▸ **WHAT YOU HAVE TO DO**:
Because only the text is wanted, repeat the records below exactly and omit the pictures.

━━ RECORDS PROVIDED

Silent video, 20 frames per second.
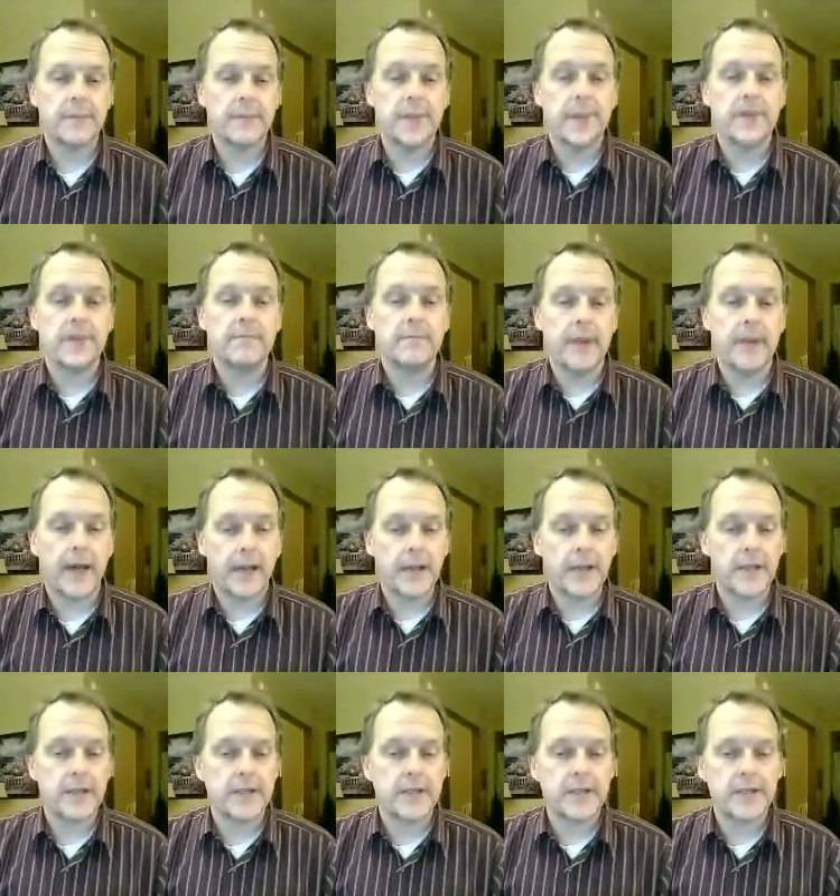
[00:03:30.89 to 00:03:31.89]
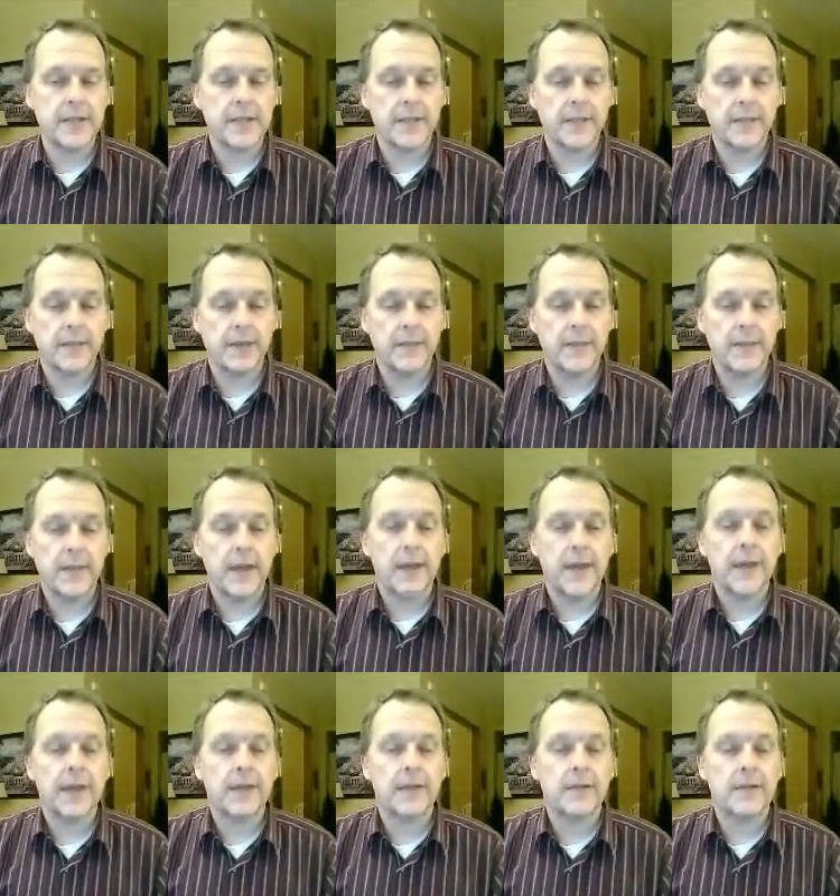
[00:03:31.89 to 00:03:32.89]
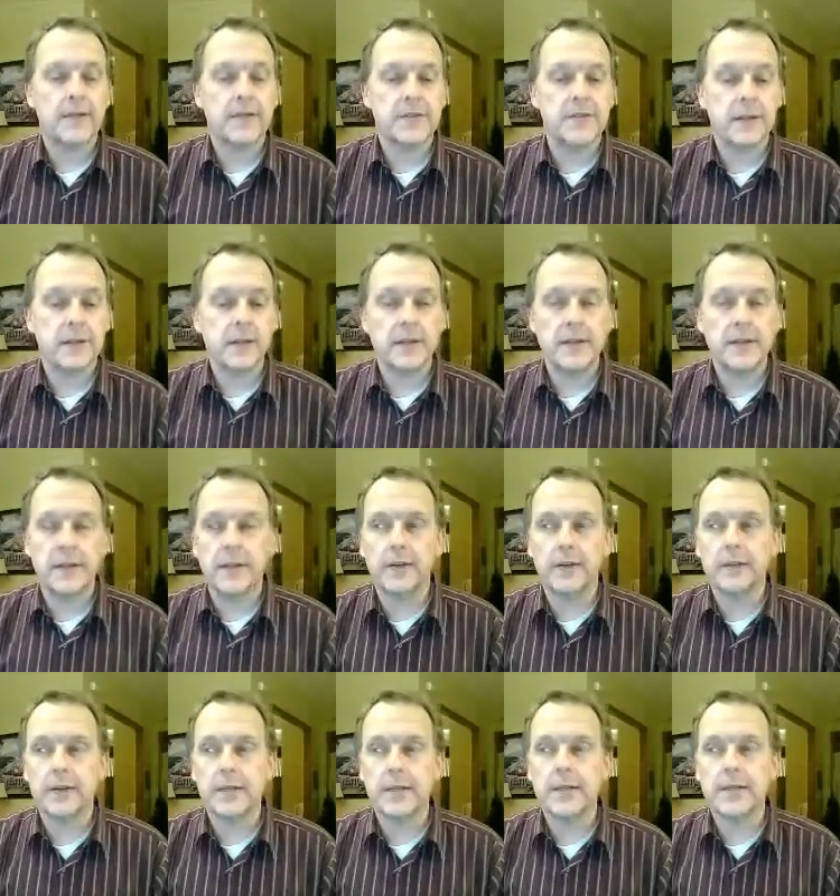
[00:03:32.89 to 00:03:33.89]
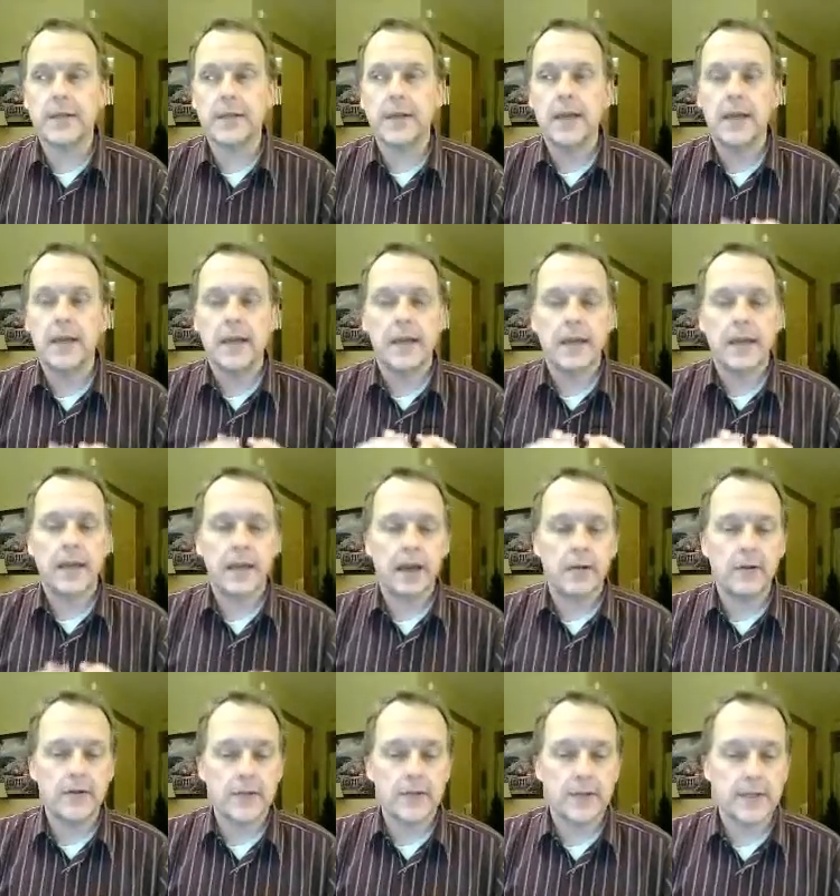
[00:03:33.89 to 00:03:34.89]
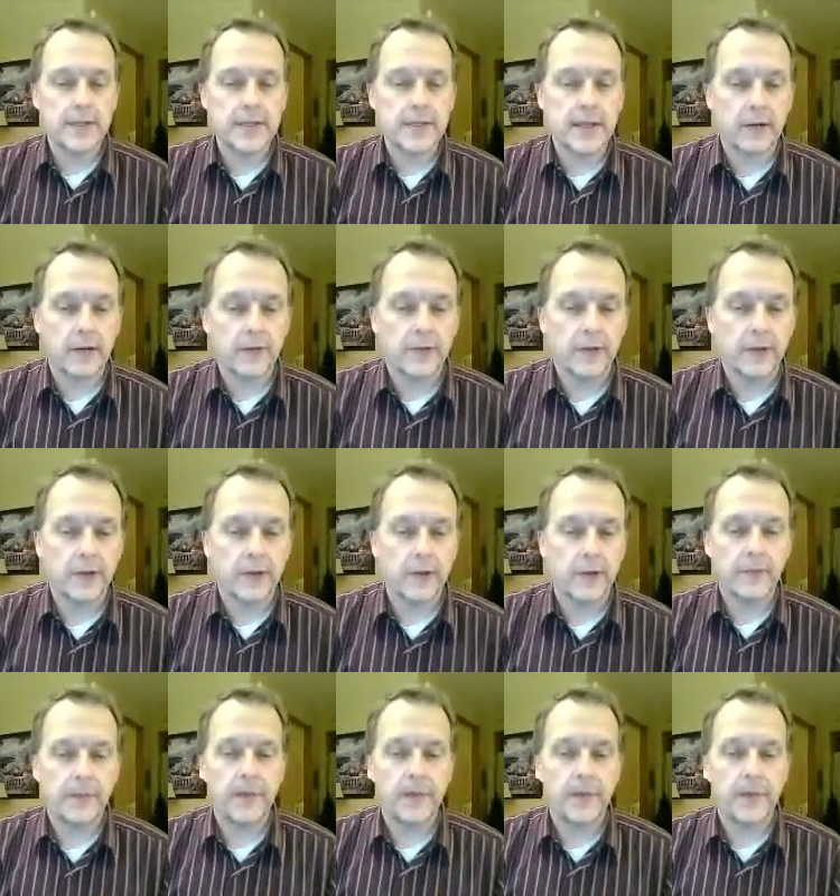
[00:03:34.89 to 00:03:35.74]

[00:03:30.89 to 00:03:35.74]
Admonish the sinner, instruct the ignorant, counsel the doubtful,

━━━━

▸ **ANSWER SPACE**:
Silent video, 20 frames per second.
[00:03:30.89 to 00:03:31.89]
[00:03:31.89 to 00:03:32.89]
[00:03:32.89 to 00:03:33.89]
[00:03:33.89 to 00:03:34.89]
[00:03:34.89 to 00:03:35.74]

[00:03:30.89 to 00:03:35.74]
Admonish the sinner, instruct the ignorant, counsel the doubtful,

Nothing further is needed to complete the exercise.